Hype – wasn’t really innovative in the first place
Sense of classroom being out of control
Insensitive to the risks students take when they’re online
Unaware of the ways in which we continue to disadvantage the underrepresented (digital divide – like a sink hole vs digital redlining - active verb)
A 2016 Center for Public Integrity investigation revealed that, across the nation, communities with median household incomes below $34,800 are five times more likely not to have access to broadband than households in areas with a median income above $80,700. This means that over 30 million Americans — the majority of them in areas with a median household income below $47,000 a year — don’t have access to broadband. Such stark disparities equate to a second-class experience where common applications like streaming video, graphics and downloading larger files, as well as online job applications, research and banking functions, are either compromised or negated. This skewed process known as ‘digital redlining’ involves discrimination against Black and lower-income communities in the offering of broadband or upgraded services.
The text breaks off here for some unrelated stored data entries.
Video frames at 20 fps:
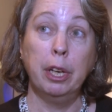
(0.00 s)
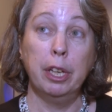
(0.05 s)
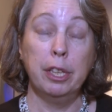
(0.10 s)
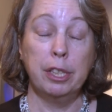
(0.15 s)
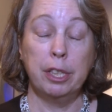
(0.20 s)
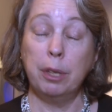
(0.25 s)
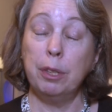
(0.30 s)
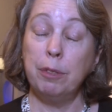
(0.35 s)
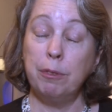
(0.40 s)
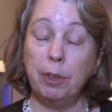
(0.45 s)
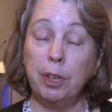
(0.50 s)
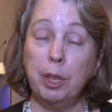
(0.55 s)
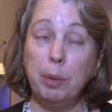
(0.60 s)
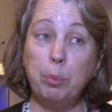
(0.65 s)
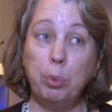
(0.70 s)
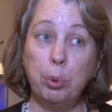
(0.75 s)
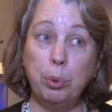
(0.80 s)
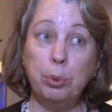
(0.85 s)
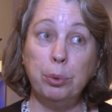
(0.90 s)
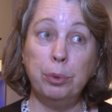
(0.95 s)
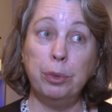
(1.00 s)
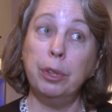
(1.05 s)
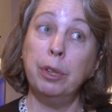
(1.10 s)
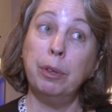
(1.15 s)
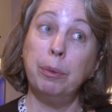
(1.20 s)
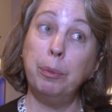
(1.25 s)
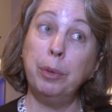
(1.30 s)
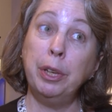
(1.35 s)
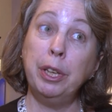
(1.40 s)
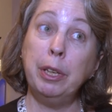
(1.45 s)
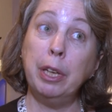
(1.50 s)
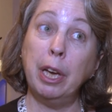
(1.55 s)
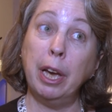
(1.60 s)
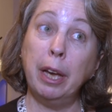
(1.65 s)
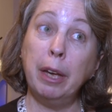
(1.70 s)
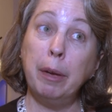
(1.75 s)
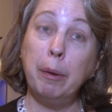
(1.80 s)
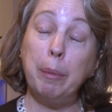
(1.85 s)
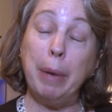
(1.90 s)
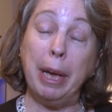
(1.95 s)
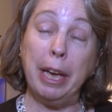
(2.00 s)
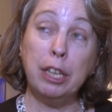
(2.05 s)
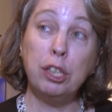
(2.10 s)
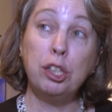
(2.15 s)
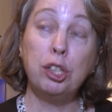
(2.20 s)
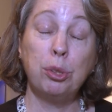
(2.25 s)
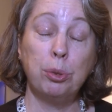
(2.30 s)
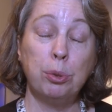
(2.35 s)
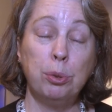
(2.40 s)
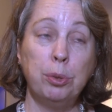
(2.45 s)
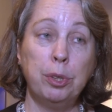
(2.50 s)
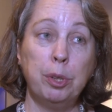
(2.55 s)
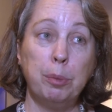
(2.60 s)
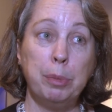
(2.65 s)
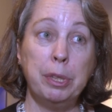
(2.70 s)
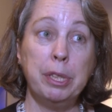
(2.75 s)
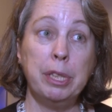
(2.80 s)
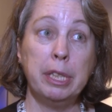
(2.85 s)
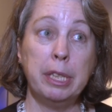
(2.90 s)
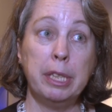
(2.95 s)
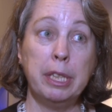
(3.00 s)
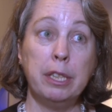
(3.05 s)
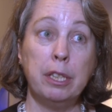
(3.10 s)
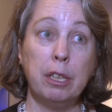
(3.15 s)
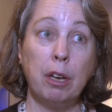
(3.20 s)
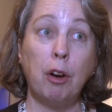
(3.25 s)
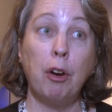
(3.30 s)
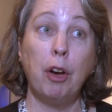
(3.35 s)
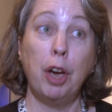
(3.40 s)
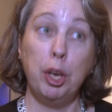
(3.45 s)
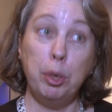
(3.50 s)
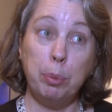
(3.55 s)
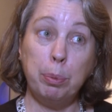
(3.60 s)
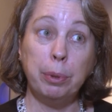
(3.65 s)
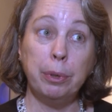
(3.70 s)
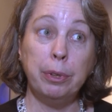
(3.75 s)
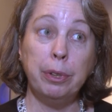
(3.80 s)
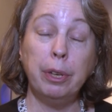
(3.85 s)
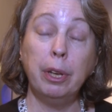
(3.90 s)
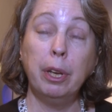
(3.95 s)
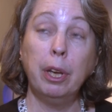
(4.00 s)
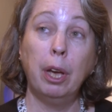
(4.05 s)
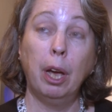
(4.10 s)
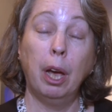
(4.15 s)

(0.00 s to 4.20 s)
So it's very important that we ensure that businesses are open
As opposed to its later digital manifestation, the practice of redlining is commonly traced back to its institutional beginnings with the National Housing Act of 1934 when the Home Owners Loan Corporation, on behalf of the Federal Home Loan Bank Board, produced city maps with color-coded areas to differentiate loan policies. This color-coding was both figurative and literal as groups like African-Americans, Arabs and Eastern Europeans were financially “quarantined” from mortgages and related financial services.
Digital redlining also is a question of equitable access to timely services and resources. Discriminatory treatment regarding access to online services widens the digital divide and has consequences that go far beyond an after-school Internet search. Limiting access to knowledge and resources in communities that desperately need both to transform themselves is, at least, unethical and, at most, unlawful.